### Problem description
Copy out the listing that follows exactly, dropping every picture.

### Extracted material
=== Begin Enclosure ===
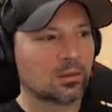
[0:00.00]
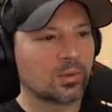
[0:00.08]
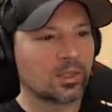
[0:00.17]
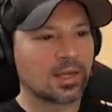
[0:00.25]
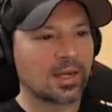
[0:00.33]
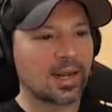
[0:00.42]

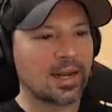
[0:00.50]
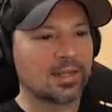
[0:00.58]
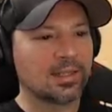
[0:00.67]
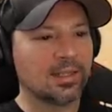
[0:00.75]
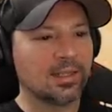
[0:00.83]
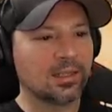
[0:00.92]
we got a
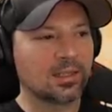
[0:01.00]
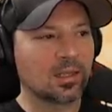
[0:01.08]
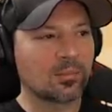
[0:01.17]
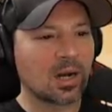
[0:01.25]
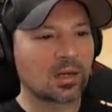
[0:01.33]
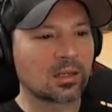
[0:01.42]
decent
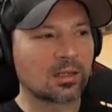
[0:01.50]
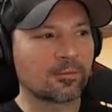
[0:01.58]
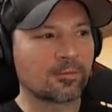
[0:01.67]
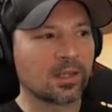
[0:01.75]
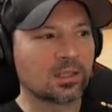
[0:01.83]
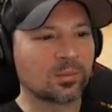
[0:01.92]
amount of
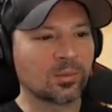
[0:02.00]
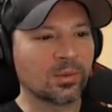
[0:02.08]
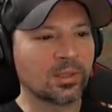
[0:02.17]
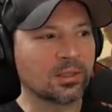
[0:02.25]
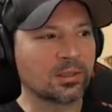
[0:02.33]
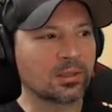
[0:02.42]
defense
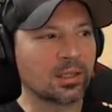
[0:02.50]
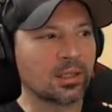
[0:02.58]
points.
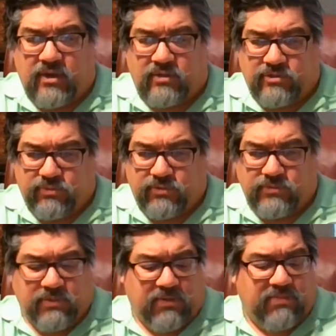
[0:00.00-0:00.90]
on this one
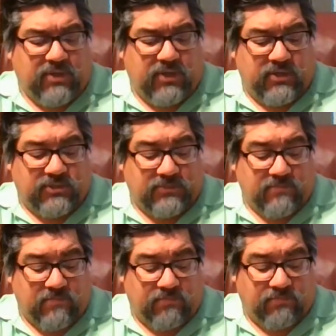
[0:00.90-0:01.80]
simply because
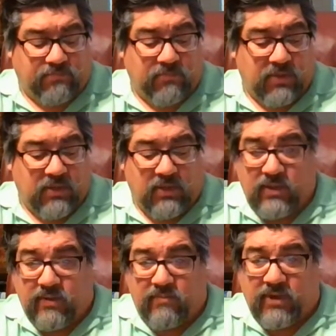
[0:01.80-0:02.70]

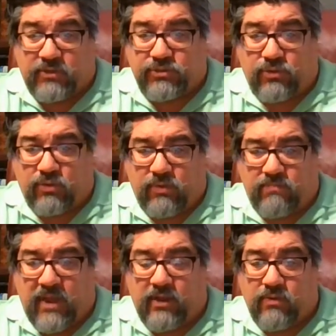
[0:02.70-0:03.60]
I'm not sure what
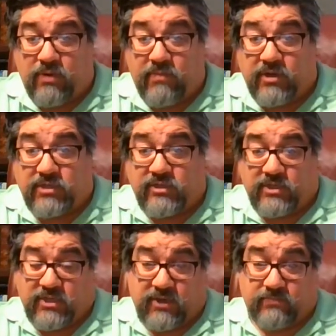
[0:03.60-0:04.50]
mango in a beer is going to
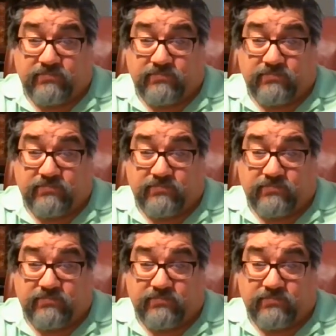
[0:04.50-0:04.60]
taste like.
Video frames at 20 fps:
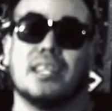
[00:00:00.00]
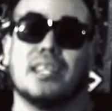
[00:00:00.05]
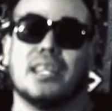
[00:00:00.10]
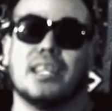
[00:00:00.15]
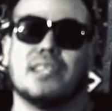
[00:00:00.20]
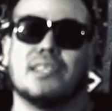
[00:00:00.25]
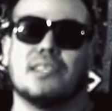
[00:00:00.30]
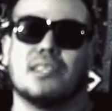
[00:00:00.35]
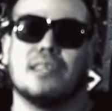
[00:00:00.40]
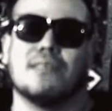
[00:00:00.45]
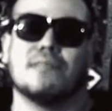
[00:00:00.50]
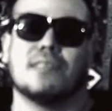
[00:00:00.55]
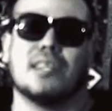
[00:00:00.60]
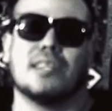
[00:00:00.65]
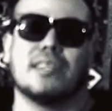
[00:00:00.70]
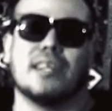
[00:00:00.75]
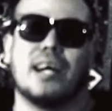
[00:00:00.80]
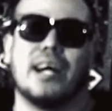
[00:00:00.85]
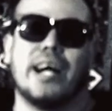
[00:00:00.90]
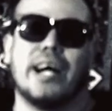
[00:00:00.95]
it seems
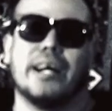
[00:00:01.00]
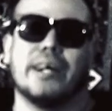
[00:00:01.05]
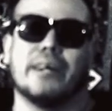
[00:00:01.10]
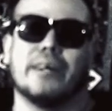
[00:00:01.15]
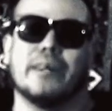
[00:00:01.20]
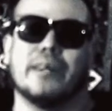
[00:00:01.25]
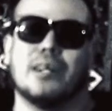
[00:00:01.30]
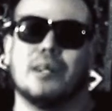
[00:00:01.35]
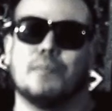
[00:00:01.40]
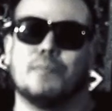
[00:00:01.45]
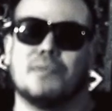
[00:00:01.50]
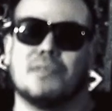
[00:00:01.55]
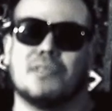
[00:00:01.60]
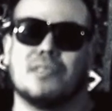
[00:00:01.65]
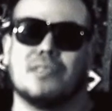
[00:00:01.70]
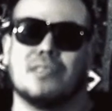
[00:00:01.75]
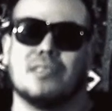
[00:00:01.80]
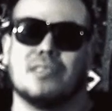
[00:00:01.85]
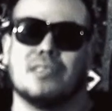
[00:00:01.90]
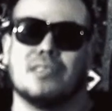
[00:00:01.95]
that the
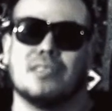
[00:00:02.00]
higher-ups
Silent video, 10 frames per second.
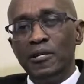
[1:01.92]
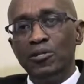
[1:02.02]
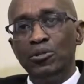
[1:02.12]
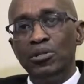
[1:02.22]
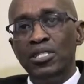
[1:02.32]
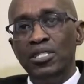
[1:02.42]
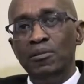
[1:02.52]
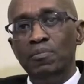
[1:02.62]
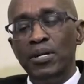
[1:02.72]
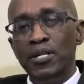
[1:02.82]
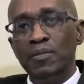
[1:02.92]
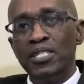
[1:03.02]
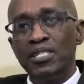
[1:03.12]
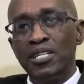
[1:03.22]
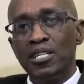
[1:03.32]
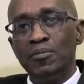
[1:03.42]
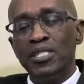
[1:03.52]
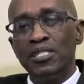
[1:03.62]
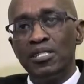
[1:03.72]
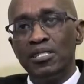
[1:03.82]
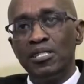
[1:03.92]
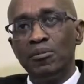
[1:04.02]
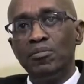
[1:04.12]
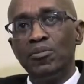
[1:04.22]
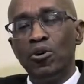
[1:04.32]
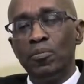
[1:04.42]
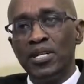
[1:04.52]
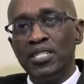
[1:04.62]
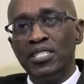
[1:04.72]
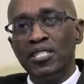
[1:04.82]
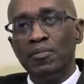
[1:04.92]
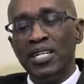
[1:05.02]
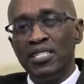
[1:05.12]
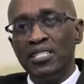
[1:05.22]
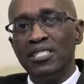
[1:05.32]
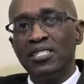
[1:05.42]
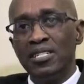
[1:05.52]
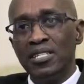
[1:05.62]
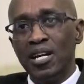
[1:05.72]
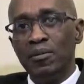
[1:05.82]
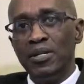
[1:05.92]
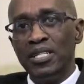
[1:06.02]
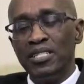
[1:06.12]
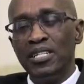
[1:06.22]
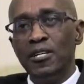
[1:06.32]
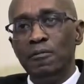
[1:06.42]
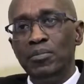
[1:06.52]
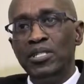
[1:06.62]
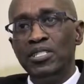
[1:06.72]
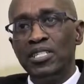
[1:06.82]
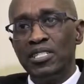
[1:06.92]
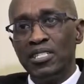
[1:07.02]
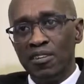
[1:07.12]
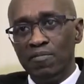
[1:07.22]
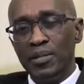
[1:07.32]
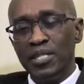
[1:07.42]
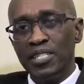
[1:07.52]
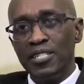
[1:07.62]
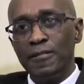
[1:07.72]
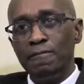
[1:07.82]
to the payment settlement system operated by the central bank, being the Reserve Bank.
=== End Enclosure ===
### Answer space
[0:00.00]
[0:00.08]
[0:00.17]
[0:00.25]
[0:00.33]
[0:00.42]

[0:00.50]
[0:00.58]
[0:00.67]
[0:00.75]
[0:00.83]
[0:00.92]
we got a
[0:01.00]
[0:01.08]
[0:01.17]
[0:01.25]
[0:01.33]
[0:01.42]
decent
[0:01.50]
[0:01.58]
[0:01.67]
[0:01.75]
[0:01.83]
[0:01.92]
amount of
[0:02.00]
[0:02.08]
[0:02.17]
[0:02.25]
[0:02.33]
[0:02.42]
defense
[0:02.50]
[0:02.58]
points.
[0:00.00-0:00.90]
on this one
[0:00.90-0:01.80]
simply because
[0:01.80-0:02.70]

[0:02.70-0:03.60]
I'm not sure what
[0:03.60-0:04.50]
mango in a beer is going to
[0:04.50-0:04.60]
taste like.
Video frames at 20 fps:
[00:00:00.00]
[00:00:00.05]
[00:00:00.10]
[00:00:00.15]
[00:00:00.20]
[00:00:00.25]
[00:00:00.30]
[00:00:00.35]
[00:00:00.40]
[00:00:00.45]
[00:00:00.50]
[00:00:00.55]
[00:00:00.60]
[00:00:00.65]
[00:00:00.70]
[00:00:00.75]
[00:00:00.80]
[00:00:00.85]
[00:00:00.90]
[00:00:00.95]
it seems
[00:00:01.00]
[00:00:01.05]
[00:00:01.10]
[00:00:01.15]
[00:00:01.20]
[00:00:01.25]
[00:00:01.30]
[00:00:01.35]
[00:00:01.40]
[00:00:01.45]
[00:00:01.50]
[00:00:01.55]
[00:00:01.60]
[00:00:01.65]
[00:00:01.70]
[00:00:01.75]
[00:00:01.80]
[00:00:01.85]
[00:00:01.90]
[00:00:01.95]
that the
[00:00:02.00]
higher-ups
Silent video, 10 frames per second.
[1:01.92]
[1:02.02]
[1:02.12]
[1:02.22]
[1:02.32]
[1:02.42]
[1:02.52]
[1:02.62]
[1:02.72]
[1:02.82]
[1:02.92]
[1:03.02]
[1:03.12]
[1:03.22]
[1:03.32]
[1:03.42]
[1:03.52]
[1:03.62]
[1:03.72]
[1:03.82]
[1:03.92]
[1:04.02]
[1:04.12]
[1:04.22]
[1:04.32]
[1:04.42]
[1:04.52]
[1:04.62]
[1:04.72]
[1:04.82]
[1:04.92]
[1:05.02]
[1:05.12]
[1:05.22]
[1:05.32]
[1:05.42]
[1:05.52]
[1:05.62]
[1:05.72]
[1:05.82]
[1:05.92]
[1:06.02]
[1:06.12]
[1:06.22]
[1:06.32]
[1:06.42]
[1:06.52]
[1:06.62]
[1:06.72]
[1:06.82]
[1:06.92]
[1:07.02]
[1:07.12]
[1:07.22]
[1:07.32]
[1:07.42]
[1:07.52]
[1:07.62]
[1:07.72]
[1:07.82]
to the payment settlement system operated by the central bank, being the Reserve Bank.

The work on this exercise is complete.